UN extends solidarity to flood-devastated Texas after record-shattering rainfall
29 August 2017 – The United Nations is reacting to the devastating images from Tropical Storm Harvey, which has affected an area the size of Spain in the southern United States, and which is likely to worsen in the coming hours as the rain continues.
“Shocked at the images of Hurricane Harvey’s devastation,” Secretary-General António Guterres said in a Tweet.
The Secretary-General, who is currently in the Middle East on an official visit with Israeli and Palestinian authorities, added that his thoughts are with all the victims and the first responders.
The storm is presenting a “nightmare scenario,” according to the UN World Meteorological Organization (WMO), and bringing “catastrophic and life-threatening” flooding.

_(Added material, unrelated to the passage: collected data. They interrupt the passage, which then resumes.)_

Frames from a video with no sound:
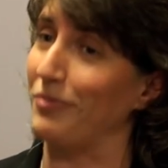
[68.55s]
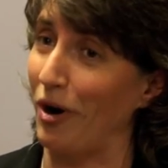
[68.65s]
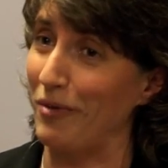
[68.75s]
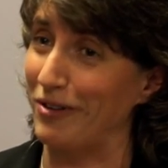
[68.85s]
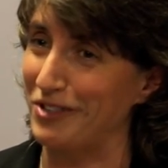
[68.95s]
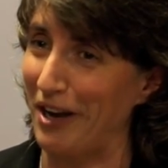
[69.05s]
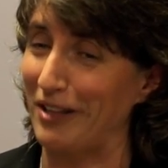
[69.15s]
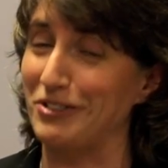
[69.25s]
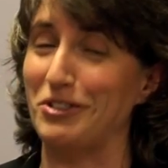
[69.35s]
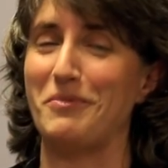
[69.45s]
Department of
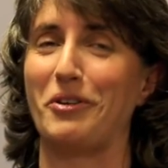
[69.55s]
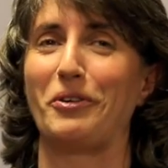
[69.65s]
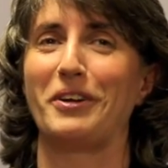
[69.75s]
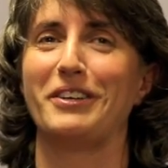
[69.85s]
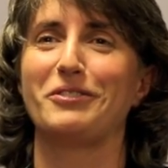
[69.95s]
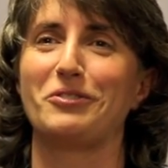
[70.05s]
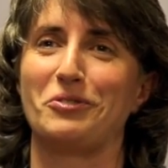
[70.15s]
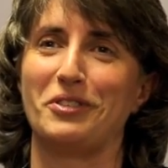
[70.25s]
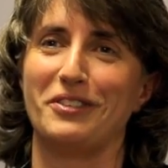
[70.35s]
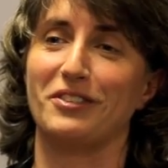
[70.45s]
Geology and Mineral
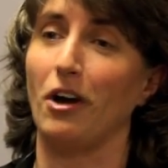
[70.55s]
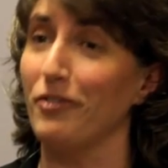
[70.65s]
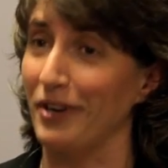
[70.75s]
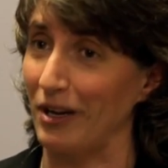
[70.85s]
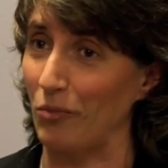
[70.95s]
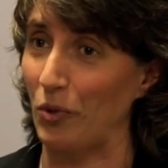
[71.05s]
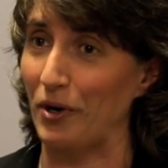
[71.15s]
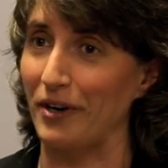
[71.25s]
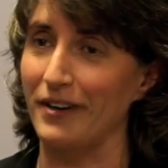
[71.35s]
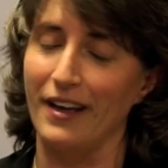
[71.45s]
Industries governing
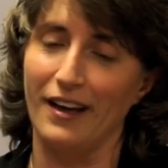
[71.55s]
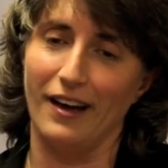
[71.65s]
board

Clare Nullis, a WMO spokesperson told journalists in Geneva that rivers are rising and the disaster is “far from over.”
“Harvey has caused so much rainfall that the National Weather Service has had to update the colour charts on its graphics in order to effectively map it,” Ms. Nullis said, “introducing a new colour category for rainfall totals above 30 inches or 76 centimetres.”
Although the storm is no longer classified as a hurricane, it is moving slowly and generating heavy rainfall.
“The priority for now is to save people’s lives and get them out of harm’s way,” said Ms. Nullis.
The UN disaster risk reduction office today extended condolences to the families and friends of the people killed, and said the destruction caused by Harvey is already in the millions of dollars.
“Hurricane Harvey has revealed how exposed even high-income countries are when building takes place on a grand scale along coastlines exposed to tropical storms. There is no doubt that along with failings in risk governance, climate change is intensifying the cocktail of man-made risk to an unprecedented degree,” said UN Secretary-General’s Special Representative for Disaster Risk Reduction, Robert Glasser.
He noted the impact of displacement caused by flooding – the most common natural hazard – and stressed the importance of building outside of flood plains.